As Bucky's friend John Cage once put it, "I prefer laughter to tears."

Wink Lorch said...

Thank you, Alfonso, and good on your son for putting his finger right on the button.

I dimly recall not that long ago a few loud voices complaining about certain trendy global winemakers' wines all tasting the same. And now, trendy wines at the other end of the spectrum risk delivering us this same errr... sameiness.

I agree, wine producers from around the world, Natural or not, please give us wines that convey pleasure, but please give us diversity too and maybe authenticity if you can squeeze that one in. Otherwise as you wisely asked "What good are they"?

Marco Eleusinio said...

Spoken like a dyed-in-the-wool disciple of Dionysius. Polluted, plastered or punch drunk?

Thomas said...

Oh, do I love this post.

It is quite the thing to treat every wine the same way--naturally. Then why would anyone be surprised when the wines all taste the same--naturally?

There is indeed a reason the person producing is called "the winemaker" and not "the night watchman/woman."
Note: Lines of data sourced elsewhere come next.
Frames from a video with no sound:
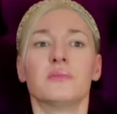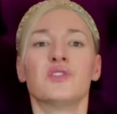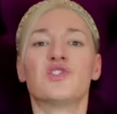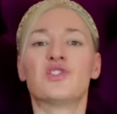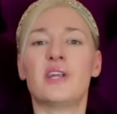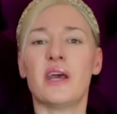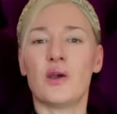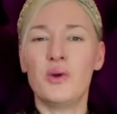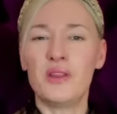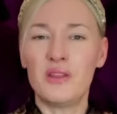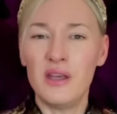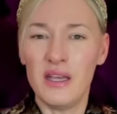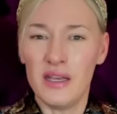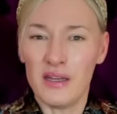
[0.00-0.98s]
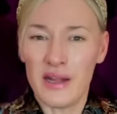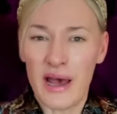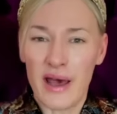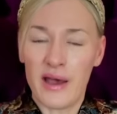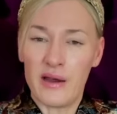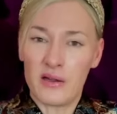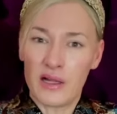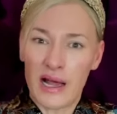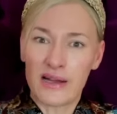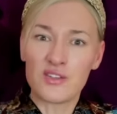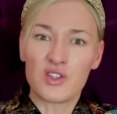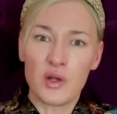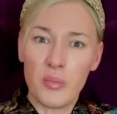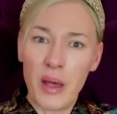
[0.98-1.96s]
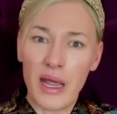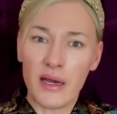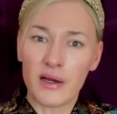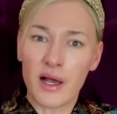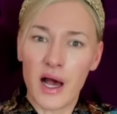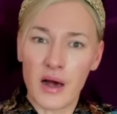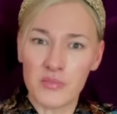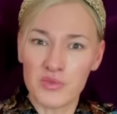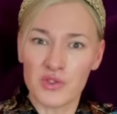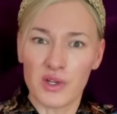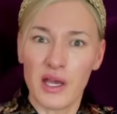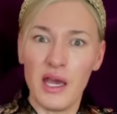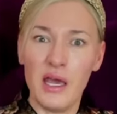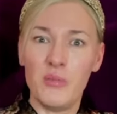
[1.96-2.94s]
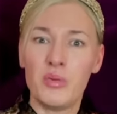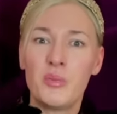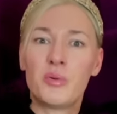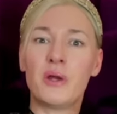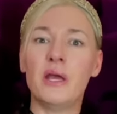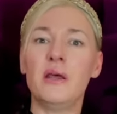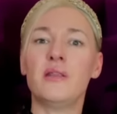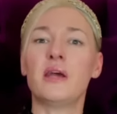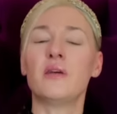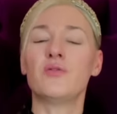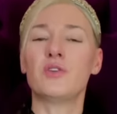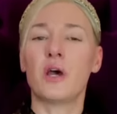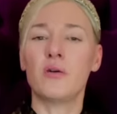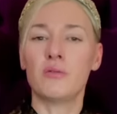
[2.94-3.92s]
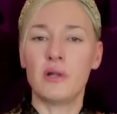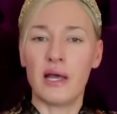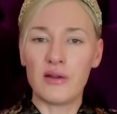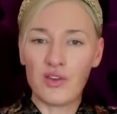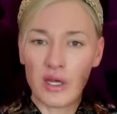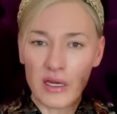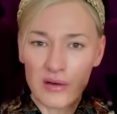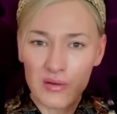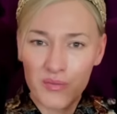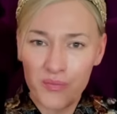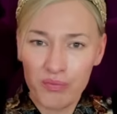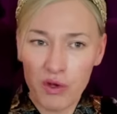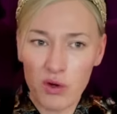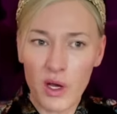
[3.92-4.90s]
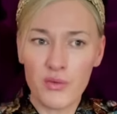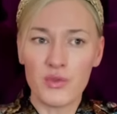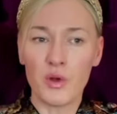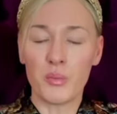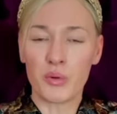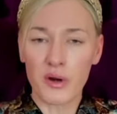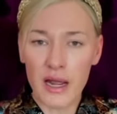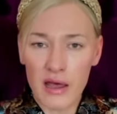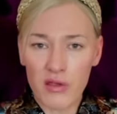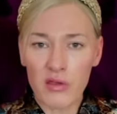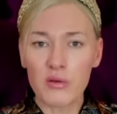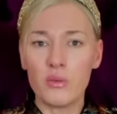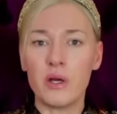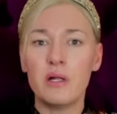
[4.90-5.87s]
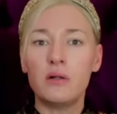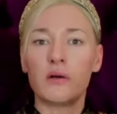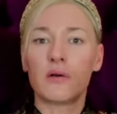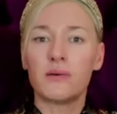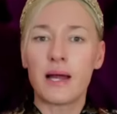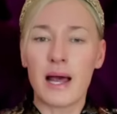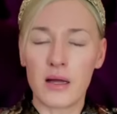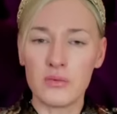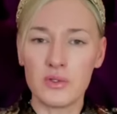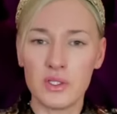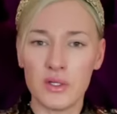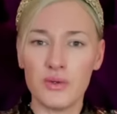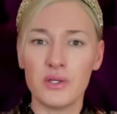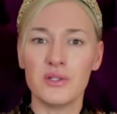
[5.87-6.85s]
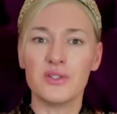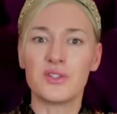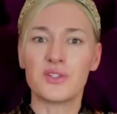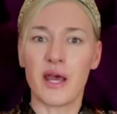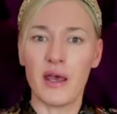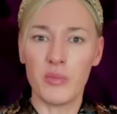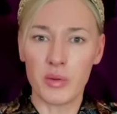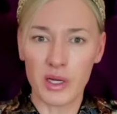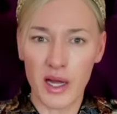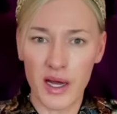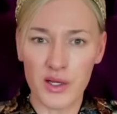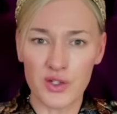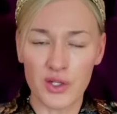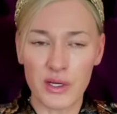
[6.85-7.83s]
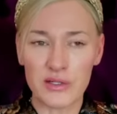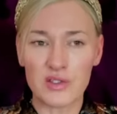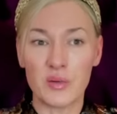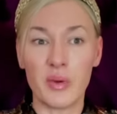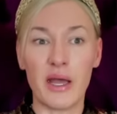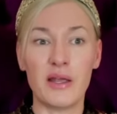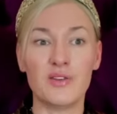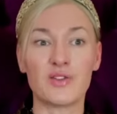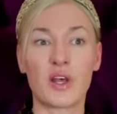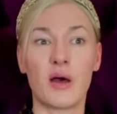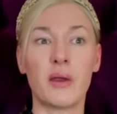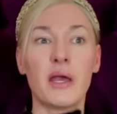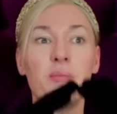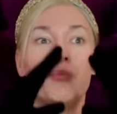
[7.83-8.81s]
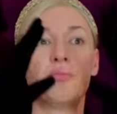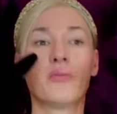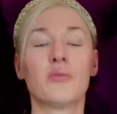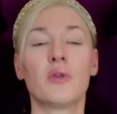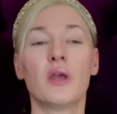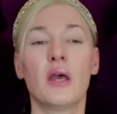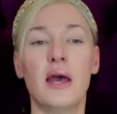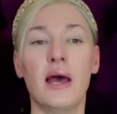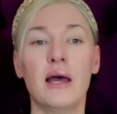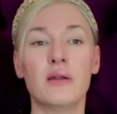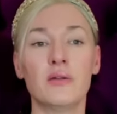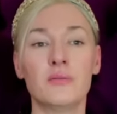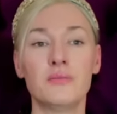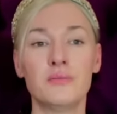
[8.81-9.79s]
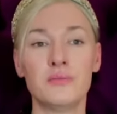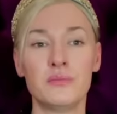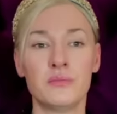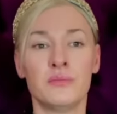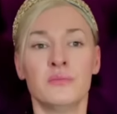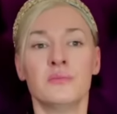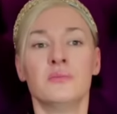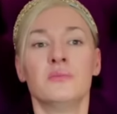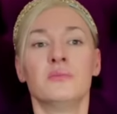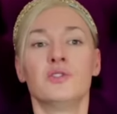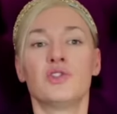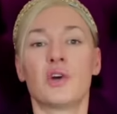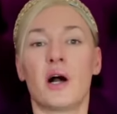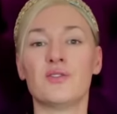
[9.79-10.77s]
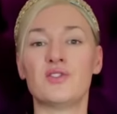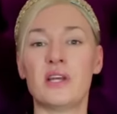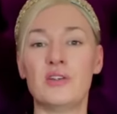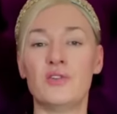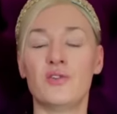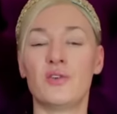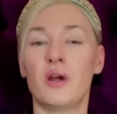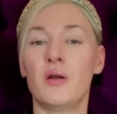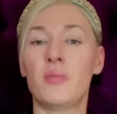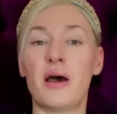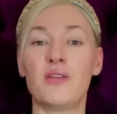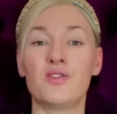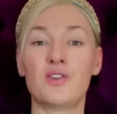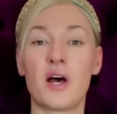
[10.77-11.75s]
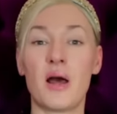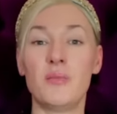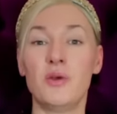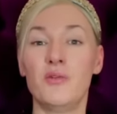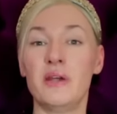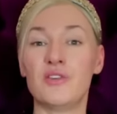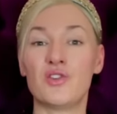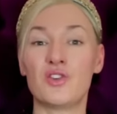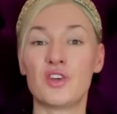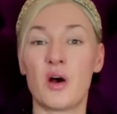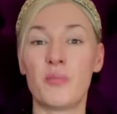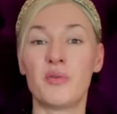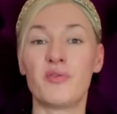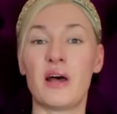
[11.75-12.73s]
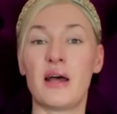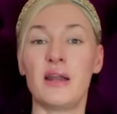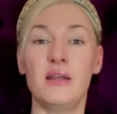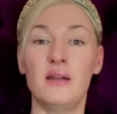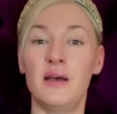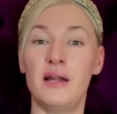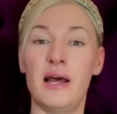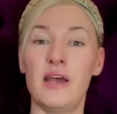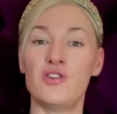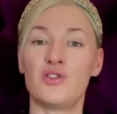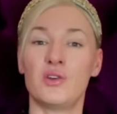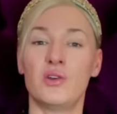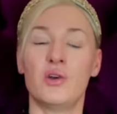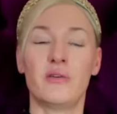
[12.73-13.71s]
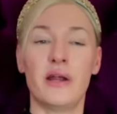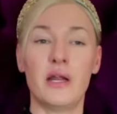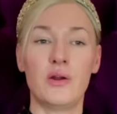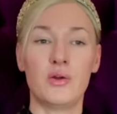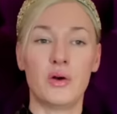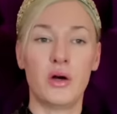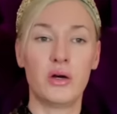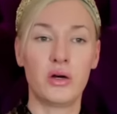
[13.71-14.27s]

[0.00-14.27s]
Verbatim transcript: stick with the inhale as the pain comes, keep breathing, don't let it. You know, the breath will ground you and stabilize you as the pain is coming in. And transcend you through it. And by the time you reach the top of that inhalation and you're ready to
Incidentally, that "sameness" can have a lot to do with the injustices of oxygen exposure at the wrong intervals, which, oddly, can taste the same from exposure to exposure...evivva l'SO2!

Waynegrape said...

This could be one of the most straighforward and clear discussions of what wine should be I have ever read. A terrific and inspiring post...
THere's nothing here I can disagree with.
I love some "natural" wines in the right context.
I love some simple supermarket Prosecco in another context.
I DO believe that many "natural" wines tastes the same (bravo to your son for echoing my thoughts and bravo to you for being brave enough to say it).
I have had some orangy and oxidized white wines that have made me say "Wow".
I believe that there are occasions that render a big-ass, chunky 16% alcohol Schioppettino pleasurable.
I believe most of the time I want a fresh, clear, bright Friulano just because it makes me happy to sniff it and drink it on my terrace during the warm Friulian summer...
All of this complexity is clearly communicated in this post.
Thank you.

Fabio (Vinos Ambiz) said...

Vive la difference!!!

gsricks said...

Natural has its places in life. So does human ingenuity. I have always subscribed to the theory of relativity contained with a quote credited to Dr. Andrew Weil "If I have a cold, take me to an herbalist. If I am in a car accident, take me to the hospital."

Alfonso Cevola said...

Thanks all for the great comments. I've been traveling and haven't been able to reply asap, but it looks like y'all have it going on well, don't need me. carry on. Grazie

Amy Atwood said...

what Fabio said:)
and what Alfonso & Sam said, here's to pleasure
cheers, amy

Drew said...

Great post AC! I think some wines are good for making us think, if not for anything else. If these wines can expand our view and make us talk about them and what wine is supposed to be then they have done there job.

As for me. Been trying for years, I mean really trying, and I still don't ge them.